• WHAT IS REQUIRED
Down to the last line, output the records below exactly.

Collected data entries:
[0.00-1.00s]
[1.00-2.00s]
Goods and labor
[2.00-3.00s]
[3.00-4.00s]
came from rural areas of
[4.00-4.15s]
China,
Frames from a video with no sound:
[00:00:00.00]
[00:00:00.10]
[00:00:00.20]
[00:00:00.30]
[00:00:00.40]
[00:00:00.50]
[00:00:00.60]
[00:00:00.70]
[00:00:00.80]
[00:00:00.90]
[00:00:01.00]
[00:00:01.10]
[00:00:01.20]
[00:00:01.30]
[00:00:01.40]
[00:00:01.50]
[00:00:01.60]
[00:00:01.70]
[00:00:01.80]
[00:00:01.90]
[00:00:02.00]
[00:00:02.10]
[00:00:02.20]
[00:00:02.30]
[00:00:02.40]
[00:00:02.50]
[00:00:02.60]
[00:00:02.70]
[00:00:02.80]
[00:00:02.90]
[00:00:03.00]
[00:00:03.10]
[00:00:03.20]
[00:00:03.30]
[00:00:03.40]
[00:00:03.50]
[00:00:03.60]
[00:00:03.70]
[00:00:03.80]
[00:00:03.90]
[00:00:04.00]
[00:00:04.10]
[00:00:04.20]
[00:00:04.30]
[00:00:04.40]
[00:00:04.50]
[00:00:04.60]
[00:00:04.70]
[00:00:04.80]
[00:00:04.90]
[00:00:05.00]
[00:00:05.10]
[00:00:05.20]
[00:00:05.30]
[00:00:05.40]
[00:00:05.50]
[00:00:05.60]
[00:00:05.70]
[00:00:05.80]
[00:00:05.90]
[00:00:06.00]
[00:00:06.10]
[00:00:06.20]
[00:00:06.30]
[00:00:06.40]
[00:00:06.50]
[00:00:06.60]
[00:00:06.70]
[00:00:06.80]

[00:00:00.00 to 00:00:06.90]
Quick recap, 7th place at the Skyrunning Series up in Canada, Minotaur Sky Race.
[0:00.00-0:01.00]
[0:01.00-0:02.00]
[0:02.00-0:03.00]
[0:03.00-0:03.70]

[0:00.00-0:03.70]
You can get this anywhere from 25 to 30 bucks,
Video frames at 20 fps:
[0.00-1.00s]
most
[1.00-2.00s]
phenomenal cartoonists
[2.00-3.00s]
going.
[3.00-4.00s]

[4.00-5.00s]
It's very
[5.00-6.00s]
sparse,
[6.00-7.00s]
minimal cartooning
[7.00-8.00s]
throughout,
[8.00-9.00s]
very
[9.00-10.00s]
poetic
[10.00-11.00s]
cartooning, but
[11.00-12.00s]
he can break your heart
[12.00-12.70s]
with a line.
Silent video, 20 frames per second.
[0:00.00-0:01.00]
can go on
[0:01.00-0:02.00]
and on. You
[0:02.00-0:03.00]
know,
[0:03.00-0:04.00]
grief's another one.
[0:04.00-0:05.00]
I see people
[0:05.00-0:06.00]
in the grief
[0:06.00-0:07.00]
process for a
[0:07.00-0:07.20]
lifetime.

• WRITTEN SOLUTION
[0.00-1.00s]
[1.00-2.00s]
Goods and labor
[2.00-3.00s]
[3.00-4.00s]
came from rural areas of
[4.00-4.15s]
China,
Frames from a video with no sound:
[00:00:00.00]
[00:00:00.10]
[00:00:00.20]
[00:00:00.30]
[00:00:00.40]
[00:00:00.50]
[00:00:00.60]
[00:00:00.70]
[00:00:00.80]
[00:00:00.90]
[00:00:01.00]
[00:00:01.10]
[00:00:01.20]
[00:00:01.30]
[00:00:01.40]
[00:00:01.50]
[00:00:01.60]
[00:00:01.70]
[00:00:01.80]
[00:00:01.90]
[00:00:02.00]
[00:00:02.10]
[00:00:02.20]
[00:00:02.30]
[00:00:02.40]
[00:00:02.50]
[00:00:02.60]
[00:00:02.70]
[00:00:02.80]
[00:00:02.90]
[00:00:03.00]
[00:00:03.10]
[00:00:03.20]
[00:00:03.30]
[00:00:03.40]
[00:00:03.50]
[00:00:03.60]
[00:00:03.70]
[00:00:03.80]
[00:00:03.90]
[00:00:04.00]
[00:00:04.10]
[00:00:04.20]
[00:00:04.30]
[00:00:04.40]
[00:00:04.50]
[00:00:04.60]
[00:00:04.70]
[00:00:04.80]
[00:00:04.90]
[00:00:05.00]
[00:00:05.10]
[00:00:05.20]
[00:00:05.30]
[00:00:05.40]
[00:00:05.50]
[00:00:05.60]
[00:00:05.70]
[00:00:05.80]
[00:00:05.90]
[00:00:06.00]
[00:00:06.10]
[00:00:06.20]
[00:00:06.30]
[00:00:06.40]
[00:00:06.50]
[00:00:06.60]
[00:00:06.70]
[00:00:06.80]

[00:00:00.00 to 00:00:06.90]
Quick recap, 7th place at the Skyrunning Series up in Canada, Minotaur Sky Race.
[0:00.00-0:01.00]
[0:01.00-0:02.00]
[0:02.00-0:03.00]
[0:03.00-0:03.70]

[0:00.00-0:03.70]
You can get this anywhere from 25 to 30 bucks,
Video frames at 20 fps:
[0.00-1.00s]
most
[1.00-2.00s]
phenomenal cartoonists
[2.00-3.00s]
going.
[3.00-4.00s]

[4.00-5.00s]
It's very
[5.00-6.00s]
sparse,
[6.00-7.00s]
minimal cartooning
[7.00-8.00s]
throughout,
[8.00-9.00s]
very
[9.00-10.00s]
poetic
[10.00-11.00s]
cartooning, but
[11.00-12.00s]
he can break your heart
[12.00-12.70s]
with a line.
Silent video, 20 frames per second.
[0:00.00-0:01.00]
can go on
[0:01.00-0:02.00]
and on. You
[0:02.00-0:03.00]
know,
[0:03.00-0:04.00]
grief's another one.
[0:04.00-0:05.00]
I see people
[0:05.00-0:06.00]
in the grief
[0:06.00-0:07.00]
process for a
[0:07.00-0:07.20]
lifetime.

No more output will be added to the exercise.